With its strong contingent of civic activists with roots in Western-sponsored NGOs (including Ms. Hopko, who ranked first on the electoral list), Samopomich’s popularity was highest in the capital city of Kyiv, where it gained 21 percent of the vote and even exceeded the party’s 19 percent result in the Lviv Oblast.

“All new people competed, which filled a demand,” Sergei Gayday, the campaign manager for the People’s Front party, said of Samopomich following the elections. “That’s what most attracted voters, not advertisements or messages. Their campaign could have been strengthened even further, yet that was enough for many people to vote for them.”

The strong Kyiv result prompted Lviv political experts to comment that Mr. Sadovyi had the Yushchenko syndrome of being more popular away from his homeland.

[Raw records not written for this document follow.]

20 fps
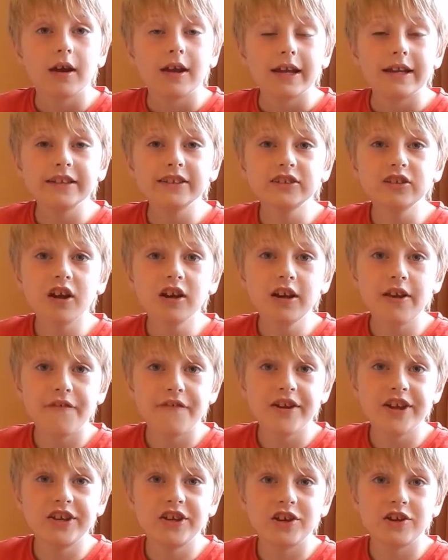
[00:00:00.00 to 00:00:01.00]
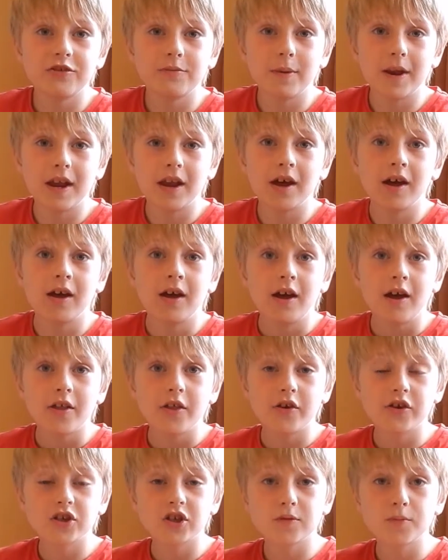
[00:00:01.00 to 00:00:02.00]
Inside a fidget spinner,
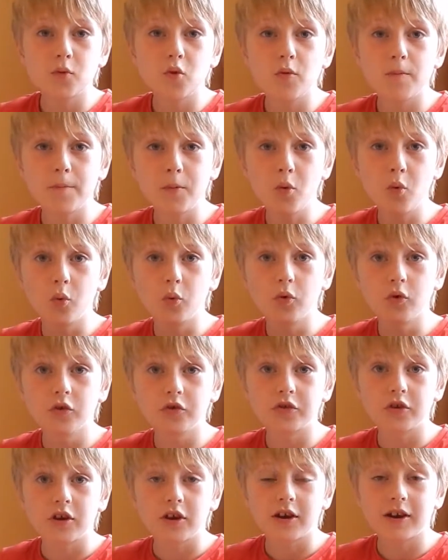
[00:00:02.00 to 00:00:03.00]
there are small balls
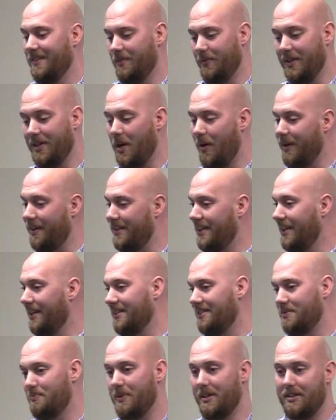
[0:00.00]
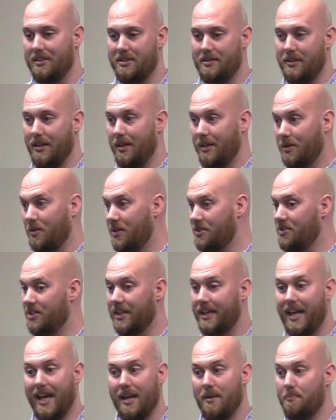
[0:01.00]
we know a
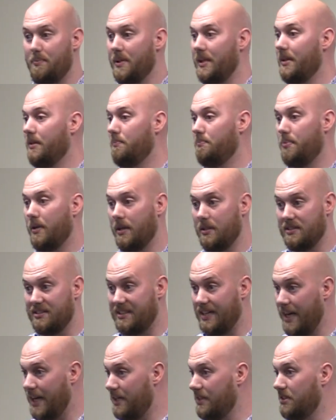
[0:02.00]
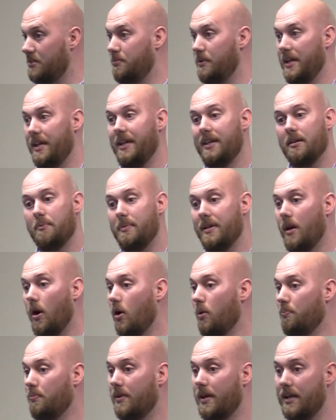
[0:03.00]
Christian can't be possessed, but he can be
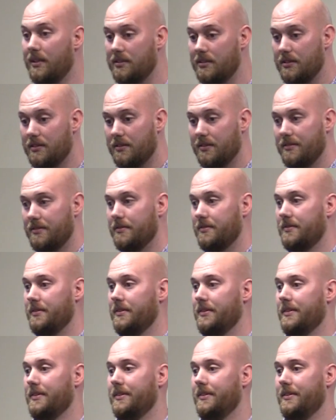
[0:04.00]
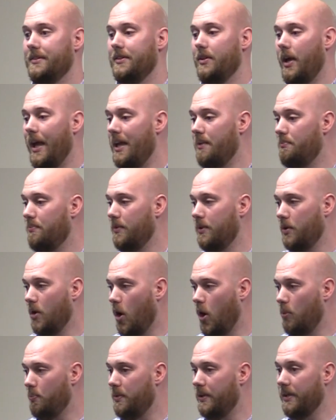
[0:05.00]
oppressed. You
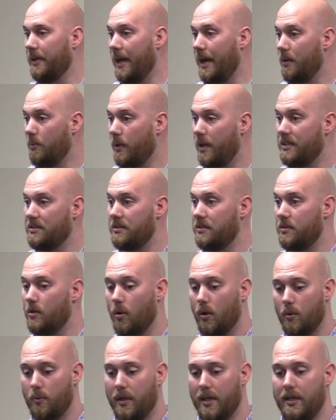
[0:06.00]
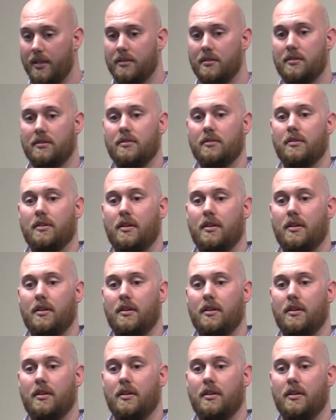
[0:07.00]
open gateways and doorways.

“Kyiv, and Ukraine as a whole, perceive Sadovyi through the television screen and programs like Savik Shuster and Sadovyi’s own 24 television channel,” Mr. Diakiv said.

They insist that the progress Lviv has made this decade – with 24-hour running water, clean streets and a downtown bustling with shops and business – was achieved in spite of Mr. Sadovyi, who merely has taken advantage of his city’s improved image.

Incidentally, Mr. Sadovyi himself didn’t qualify for Parliament, having placed himself 50th on the closed electoral list. There’s a reason for that, Mr. Drozdov said.

So while Mr. Sadovyi remains in the background for now, dispelling speculation that he’s aiming to compete for the Ukrainian presidency some day, the spotlight has been directed towards party leaders such as Messrs. Sobolyev and Semenchenko.

The latter made headlines when declaring after the Ukrainian February 18 retreat from Debaltseve that he was organizing an alternative Joint Chiefs of Staff because of his belief that military commanders weren’t giving the president accurate information.

Meanwhile, Mr. Sobolyev focused his battles on the legislative front in the Parliament building.

“That fight could have been perceived as a demonstration of decisiveness and a principled stand in a significant part of society,” said Mr. Basarab, the Kyiv political consultant. “Sobolyev could be seen as a person who’s even capable of defending the common good with his fists. In these extraordinary times of extreme emotional duress, society might welcome such principled aggressiveness.”